Congress Considers Increase in Technical Training Funds


    The House Science Subcommittee on Research has reported a bill that would increase funds for technical training of workers.

    (HR 3130) would authorize the director of the National Science Foundation (NSF) to award competitive grants to universities to increase the number of students studying and receiving associate's or bachelor's degrees in established or emerging fields within science, mathematics, engineering and technology, reported CQ Daily Monitor.

    Institutions that receive the grant would be known as a National Science Foundation Science and Engineering Talent Expansion Center. The bill would authorize $25 million for the NSF in fiscal 2002 to carry out the purpose of the measure.


Highway, Bridge Safety Make the News



Forum Set on Agriculture and Transportation


AASHTO CEOs Participate in Transportation and Economic Development Conference

    Tom Stephens, Director of the Nevada DOT, and Bruce Warner, Director of the Oregon DOT addressed more than 220 participants in the Transportation and Economic Development 2002 conference held in Portland, Oregon, May 5-7.

    Stephens provided the Statewide Perspective at the opening plenary session, "Transportation and Economic Development: A Relationship Under Stress," focusing on the importance of TEA-21 funding and program structure. Warner joined with Bill Scott, Oregon's economic development director, to describe how transportation and economic development are coordinated in Oregon.

    The conference was organized by the Transportation Research Board (TRB) and sponsored by AASHTO, FHWA, the Appalachian Regional Commission, and the Rahall Transportation Institute at Marshall University. It brought together government officials, business logistics specialists and academic researchers to explore both the theoretical and practical issues relating to the relationships between transportation and economic development.

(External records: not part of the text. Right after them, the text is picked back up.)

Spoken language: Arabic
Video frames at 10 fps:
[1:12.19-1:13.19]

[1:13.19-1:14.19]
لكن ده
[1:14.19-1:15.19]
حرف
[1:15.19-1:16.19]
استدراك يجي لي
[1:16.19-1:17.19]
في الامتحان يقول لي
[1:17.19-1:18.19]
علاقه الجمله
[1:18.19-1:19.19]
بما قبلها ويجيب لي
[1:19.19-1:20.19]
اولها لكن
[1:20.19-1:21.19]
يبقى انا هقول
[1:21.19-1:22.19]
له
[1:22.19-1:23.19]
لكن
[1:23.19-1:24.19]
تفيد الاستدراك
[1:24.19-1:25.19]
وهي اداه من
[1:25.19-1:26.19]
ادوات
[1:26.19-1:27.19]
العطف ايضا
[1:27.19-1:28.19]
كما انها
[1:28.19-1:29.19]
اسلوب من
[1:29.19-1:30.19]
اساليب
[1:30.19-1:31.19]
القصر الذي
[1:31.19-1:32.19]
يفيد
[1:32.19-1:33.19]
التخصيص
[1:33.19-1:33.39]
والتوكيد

    TRB will issue a summary of the conference and a proceedings which will contain all of the papers and presentations.


April Issue of Focus Available


    The Federal Highway Administration's (FHWA) April issue of FOCUS reports on the benefits recycled pavement and superpave, the importance of work zone safety, and the increase in the construction of high-performance steel bridges.

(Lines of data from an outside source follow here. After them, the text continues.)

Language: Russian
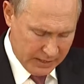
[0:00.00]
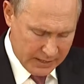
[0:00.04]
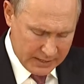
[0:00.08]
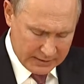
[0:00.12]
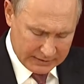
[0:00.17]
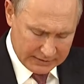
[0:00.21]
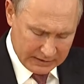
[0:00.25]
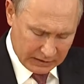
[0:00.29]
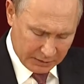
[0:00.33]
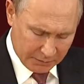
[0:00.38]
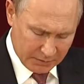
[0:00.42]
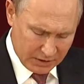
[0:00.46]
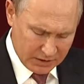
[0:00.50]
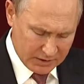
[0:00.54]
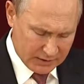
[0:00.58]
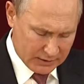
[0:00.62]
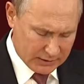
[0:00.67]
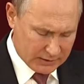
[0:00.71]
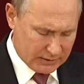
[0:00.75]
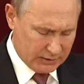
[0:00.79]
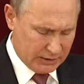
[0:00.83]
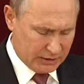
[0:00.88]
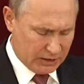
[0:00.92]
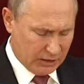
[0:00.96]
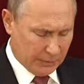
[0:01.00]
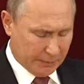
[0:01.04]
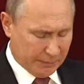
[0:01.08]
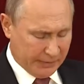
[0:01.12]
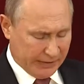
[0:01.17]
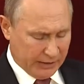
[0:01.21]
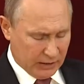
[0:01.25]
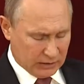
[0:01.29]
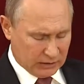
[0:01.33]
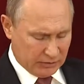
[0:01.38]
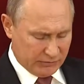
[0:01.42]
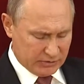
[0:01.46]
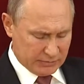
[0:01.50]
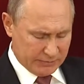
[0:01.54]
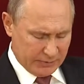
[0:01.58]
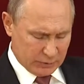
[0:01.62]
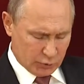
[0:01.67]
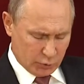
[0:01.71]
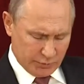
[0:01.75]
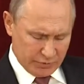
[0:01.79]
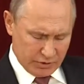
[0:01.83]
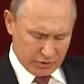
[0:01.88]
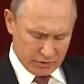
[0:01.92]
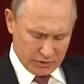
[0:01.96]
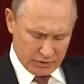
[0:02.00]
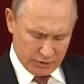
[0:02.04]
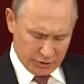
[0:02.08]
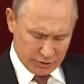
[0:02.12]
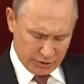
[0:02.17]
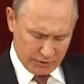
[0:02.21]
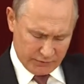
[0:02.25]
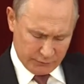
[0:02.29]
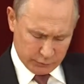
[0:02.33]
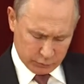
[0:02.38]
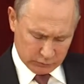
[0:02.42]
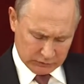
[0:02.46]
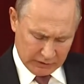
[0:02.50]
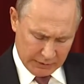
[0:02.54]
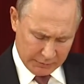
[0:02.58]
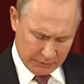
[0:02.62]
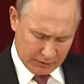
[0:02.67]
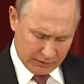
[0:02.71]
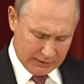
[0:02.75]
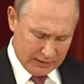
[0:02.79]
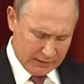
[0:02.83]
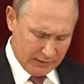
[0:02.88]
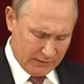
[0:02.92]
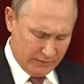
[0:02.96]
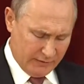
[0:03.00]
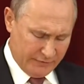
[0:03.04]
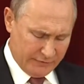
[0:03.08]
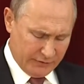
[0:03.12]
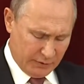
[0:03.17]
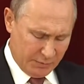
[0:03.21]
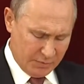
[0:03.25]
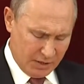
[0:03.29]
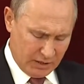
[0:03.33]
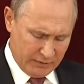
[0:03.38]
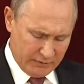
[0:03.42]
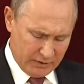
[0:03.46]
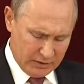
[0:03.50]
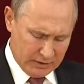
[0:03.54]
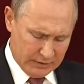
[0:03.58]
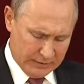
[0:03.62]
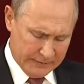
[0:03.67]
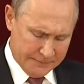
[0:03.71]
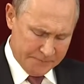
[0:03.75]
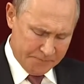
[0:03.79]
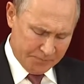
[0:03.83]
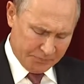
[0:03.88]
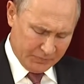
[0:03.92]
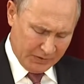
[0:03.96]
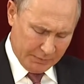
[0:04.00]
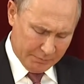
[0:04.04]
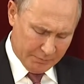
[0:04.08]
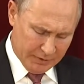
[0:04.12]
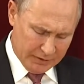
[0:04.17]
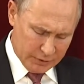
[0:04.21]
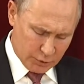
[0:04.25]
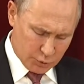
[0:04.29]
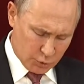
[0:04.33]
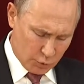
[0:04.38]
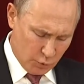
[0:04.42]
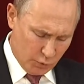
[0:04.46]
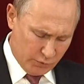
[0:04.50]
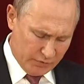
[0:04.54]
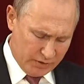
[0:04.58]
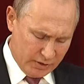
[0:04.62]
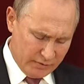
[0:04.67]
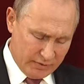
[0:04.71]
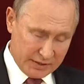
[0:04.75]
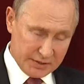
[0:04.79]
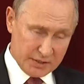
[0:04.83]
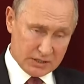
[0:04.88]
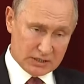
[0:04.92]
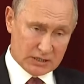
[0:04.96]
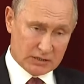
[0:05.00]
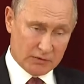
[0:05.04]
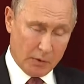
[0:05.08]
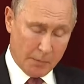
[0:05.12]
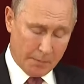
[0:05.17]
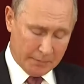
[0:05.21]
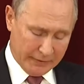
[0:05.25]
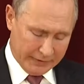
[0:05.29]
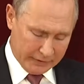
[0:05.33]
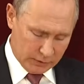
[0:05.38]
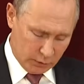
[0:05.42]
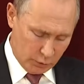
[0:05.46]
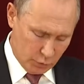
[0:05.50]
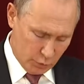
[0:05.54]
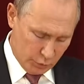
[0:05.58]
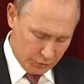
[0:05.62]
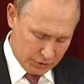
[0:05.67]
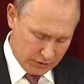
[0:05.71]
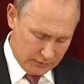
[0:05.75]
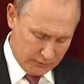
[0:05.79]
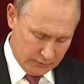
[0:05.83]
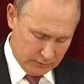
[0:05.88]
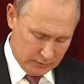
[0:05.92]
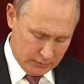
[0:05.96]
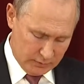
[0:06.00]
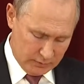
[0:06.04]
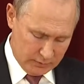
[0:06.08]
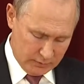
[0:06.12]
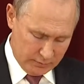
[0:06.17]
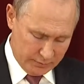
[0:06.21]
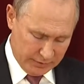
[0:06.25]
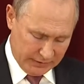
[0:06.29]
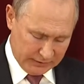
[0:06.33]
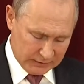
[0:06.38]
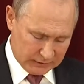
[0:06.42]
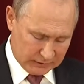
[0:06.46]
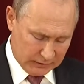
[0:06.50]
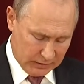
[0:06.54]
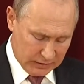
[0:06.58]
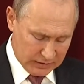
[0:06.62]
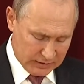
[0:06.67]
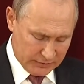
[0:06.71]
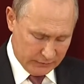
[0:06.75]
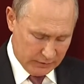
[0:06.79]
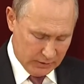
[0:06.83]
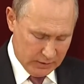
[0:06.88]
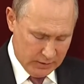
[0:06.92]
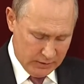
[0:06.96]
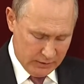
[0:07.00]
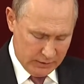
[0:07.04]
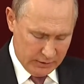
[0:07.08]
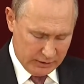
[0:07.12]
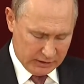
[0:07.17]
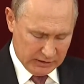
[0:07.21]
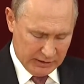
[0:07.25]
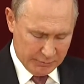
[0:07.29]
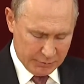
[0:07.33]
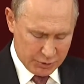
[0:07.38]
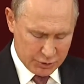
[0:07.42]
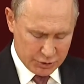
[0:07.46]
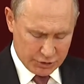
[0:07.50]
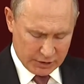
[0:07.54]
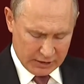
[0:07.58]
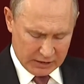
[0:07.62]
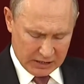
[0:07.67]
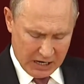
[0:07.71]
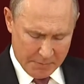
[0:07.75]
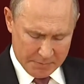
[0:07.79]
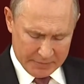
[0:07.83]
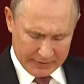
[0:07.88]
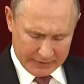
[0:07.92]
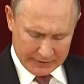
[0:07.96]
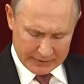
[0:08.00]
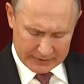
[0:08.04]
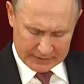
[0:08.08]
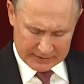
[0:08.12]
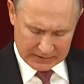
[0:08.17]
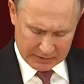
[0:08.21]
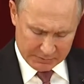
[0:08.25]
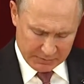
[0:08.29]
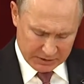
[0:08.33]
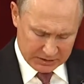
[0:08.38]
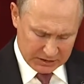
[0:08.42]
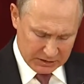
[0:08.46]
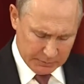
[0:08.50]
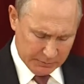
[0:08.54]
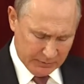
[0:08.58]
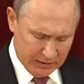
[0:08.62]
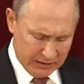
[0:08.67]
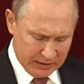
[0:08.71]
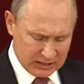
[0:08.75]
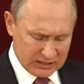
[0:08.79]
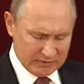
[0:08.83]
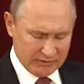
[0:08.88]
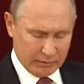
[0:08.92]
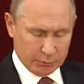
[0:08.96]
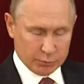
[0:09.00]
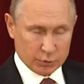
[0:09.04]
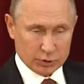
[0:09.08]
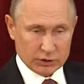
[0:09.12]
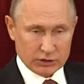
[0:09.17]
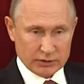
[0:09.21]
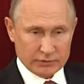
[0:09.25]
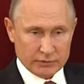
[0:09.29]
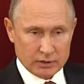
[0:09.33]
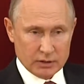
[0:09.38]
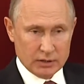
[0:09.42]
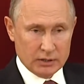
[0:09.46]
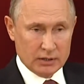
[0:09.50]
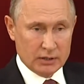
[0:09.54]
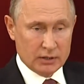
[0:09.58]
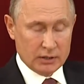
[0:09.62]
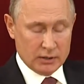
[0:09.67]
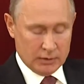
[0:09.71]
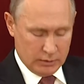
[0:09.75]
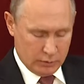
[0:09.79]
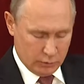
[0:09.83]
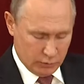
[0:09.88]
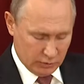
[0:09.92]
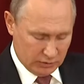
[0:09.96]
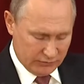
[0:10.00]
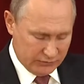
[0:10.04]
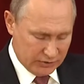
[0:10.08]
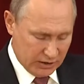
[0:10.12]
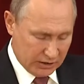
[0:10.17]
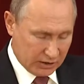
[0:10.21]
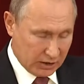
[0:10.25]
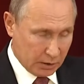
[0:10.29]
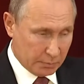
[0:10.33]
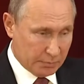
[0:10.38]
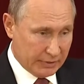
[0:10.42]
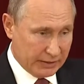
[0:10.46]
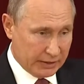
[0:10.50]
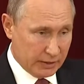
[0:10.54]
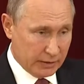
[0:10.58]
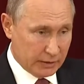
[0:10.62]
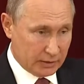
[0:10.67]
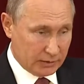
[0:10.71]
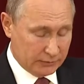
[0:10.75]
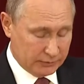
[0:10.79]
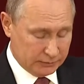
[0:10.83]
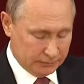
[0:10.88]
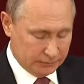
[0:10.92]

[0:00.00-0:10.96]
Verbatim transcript: Гармонизация этих проектов способна заложить фундамент для формирования большого евразийского партнерства, пространства экономической кооперации, максимально свободного от всяких барьеров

    FOCUS also highlights the success of FHWA's DataPave training workshop.


AASHTO Appointments


    AASHTO President Brad Mallory has announced the following appointments to AASHTO committees:

    Dwight Bower, Idaho, reappointed as the Chair of the Standing Committee on Research.

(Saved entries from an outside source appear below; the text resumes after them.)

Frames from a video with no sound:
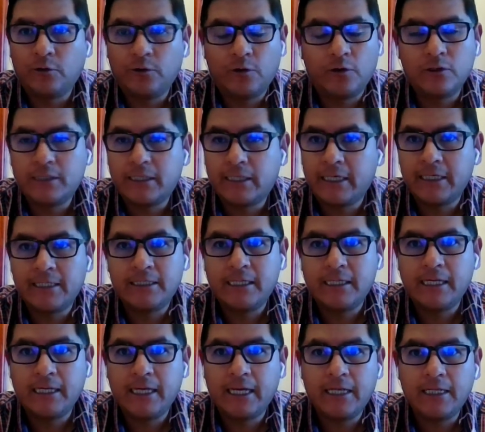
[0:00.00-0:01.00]
dos, tres
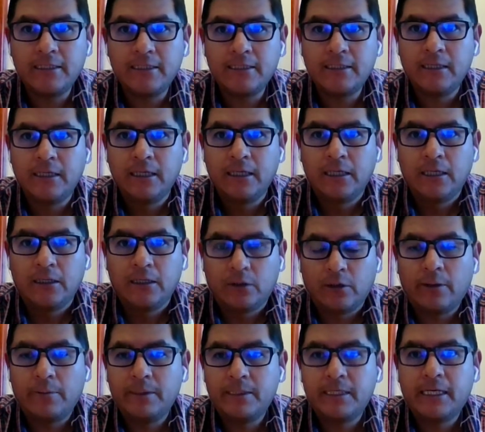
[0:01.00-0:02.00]
días,
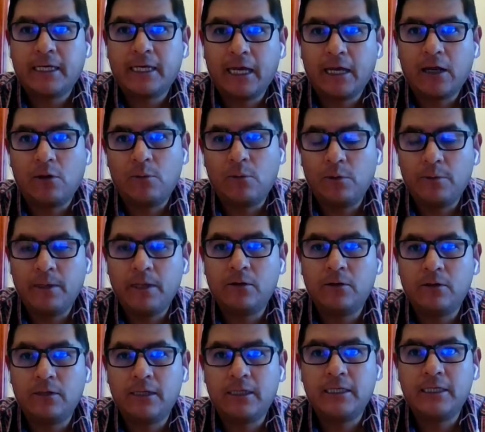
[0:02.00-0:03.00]
toda vez de que, como bien
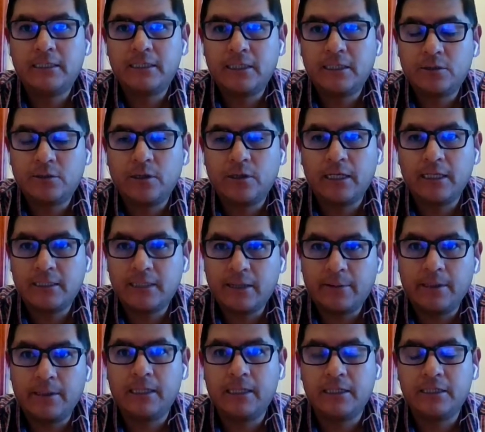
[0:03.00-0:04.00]
lo dijiste, esto ya
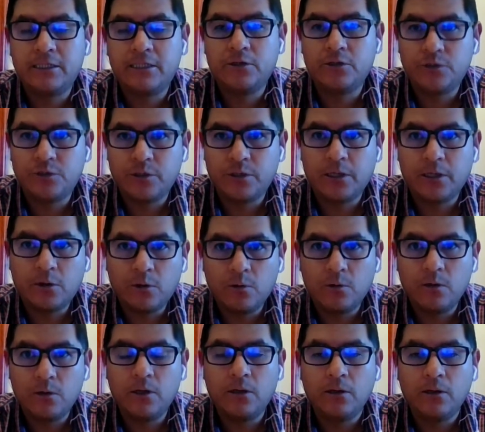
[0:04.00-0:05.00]
estaba el 18 de
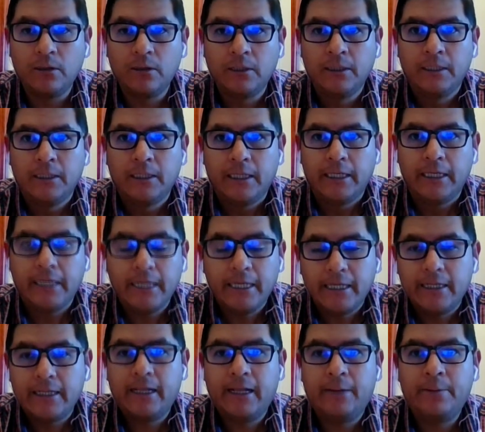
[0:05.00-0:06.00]
julio
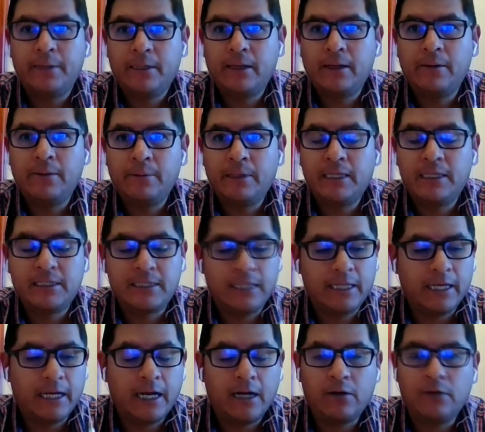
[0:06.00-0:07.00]
y lamentablemente se
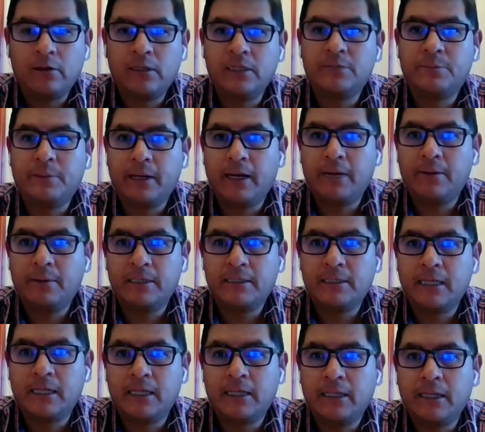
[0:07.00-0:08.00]
dejaron esperar
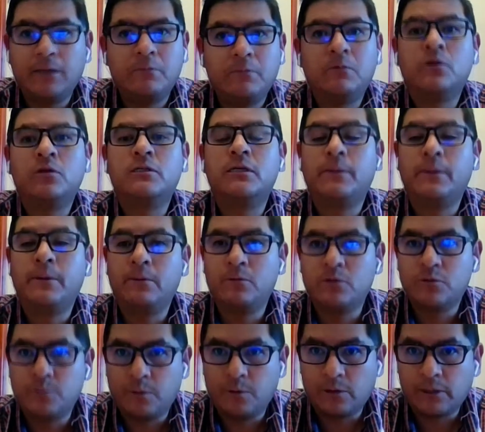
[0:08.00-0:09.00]
bastante, no
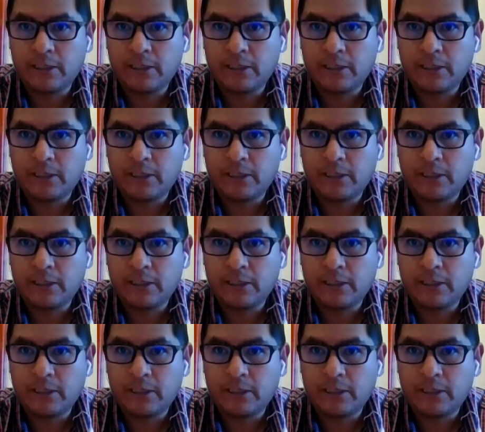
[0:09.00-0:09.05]
sabemos por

    Wes Lum, California, appointed as the Chairman of the Research Advisory Committee and Vice Chairman of the Standing Committee on Research.

    Mike Ryan, Pennsylvania, reappointed to the Standing Committee on Research representing Region 1.

    Gary Allen, Virginia, reappointed to the Standing Committee on Research representing Region 2.

    Gary Taylor, Michigan, reappointed to the Standing Committee on Research representing Region 3.

    Dave Huff, South Dakota, appointed to the Standing Committee on Research representing Region 4.

    Richard McReynolds, Kansas, appointed to the Standing Committee on Research representing Region 3, to complete the term of Ian MacGillivary, who has retired.

    Randy Halverson, Minnesota, appointed to the Standing Committee on Research representing Region 3, to complete the term of Wayne Teten, who has retired.

    Susan Martinovich, Nevada, appointed to the Transportation Education and Management Institute Steering Committee, representing Region 4.

    Gilbert Rogers, New Hampshire, appointed as Chairman of the National Transportation Product Evaluation Project Oversight Committee, replacing Carol Murray.